Britain closed in Friday on a mid-February target to offer coronavirus vaccinations to 15 million of the most vulnerable people in the UK, raising hopes it could lead to restrictions being eased.
More than 13.5 million people have been given a jab since the country’s biggest-ever immunisation programme began in early December, with a daily average of 431,232 receiving a vaccine last week.
Prime Minister Boris Johnson has vowed to offer jabs to all those in its top four priority groups—which includes over-70s, care home residents and some key workers—by the end of this week.
The devolved government in Wales, which controls its own health policy, said it will reach its target of vaccinating the top four categories on Friday.
Figures showed nearly 22 percent of people in Wales have been vaccinated, compared to 20.3 percent in England, 19.2 percent in Scotland and 18.7 percent in Northern Ireland.
The UK government in London, which is responsible for sourcing vaccines, is next aiming to have offered jabs to all over-50s by May and the entire adult population by September.
Wales’ First Minister Mark Drakeford said the successful vaccine rollout combined with falling infection rates could soon allow for some restrictions to be lifted “carefully and cautiously”.
“We can see a path into the spring where it will be possible for us to go back to doing some of the things that we’re all missing so much,” he told the BBC.
Infection rates have dropped markedly across Britain over recent weeks, as strict lockdown measures have curbed previously spiralling case numbers, hospitalisations and deaths.
That has prompted calls for the stay-at-home rules to be lifted in early March.
Johnson has vowed to review all relevant data next week, ahead of setting out the government’s “roadmap” for reopening the following week.
Ministers have said ensuring the return of in-person schooling for some students will be the immediate priority.

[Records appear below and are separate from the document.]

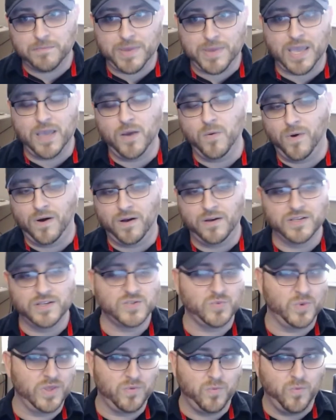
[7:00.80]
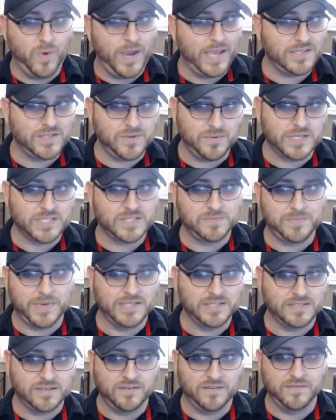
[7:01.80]
paywalls with way too
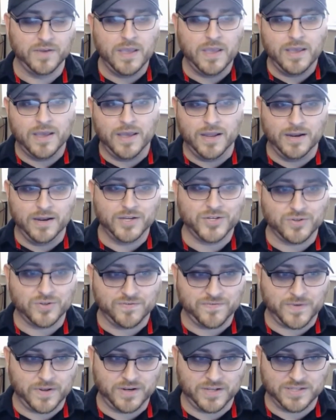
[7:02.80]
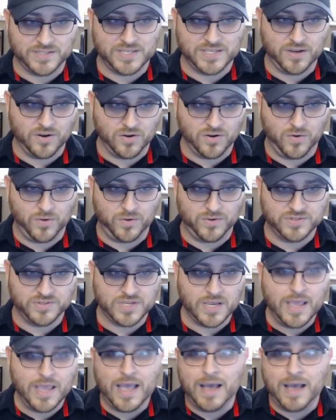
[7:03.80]
expensive initial funding tier goals.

Epidemiologist Neil Ferguson, one of the government’s most high-profile scientific advisers, said Britain was now “in a better place than I might have anticipated a month ago”.
Johnson will “have some bandwidth” to start reopening primary schools in March before potentially easing other restrictions the following month, he said.
But he cautioned against moving too hastily.
“If we relax too quickly without seeing the effect of each stage of relaxation, we may do what we’ve done before and relax too much, see a surge in case numbers, and still need to tighten up measures again,” Ferguson told Politico’s “Westminster Insider” podcast.
The government is also facing pressure from some of its own lawmakers to act.
Mark Harper, who chairs the COVID Recovery Group of Conservative MPs, said this week there was no case “for any legal restrictions” once the most vulnerable have been inoculated.
“Vaccinating the top 9 vulnerability groups will reduce COVID deaths by 99 percent & COVID hospitalisations by about 80 percent,” he added on Twitter.
“After we have protected all those vulnerable people, what arguments remain to keep any legal restrictions in place?”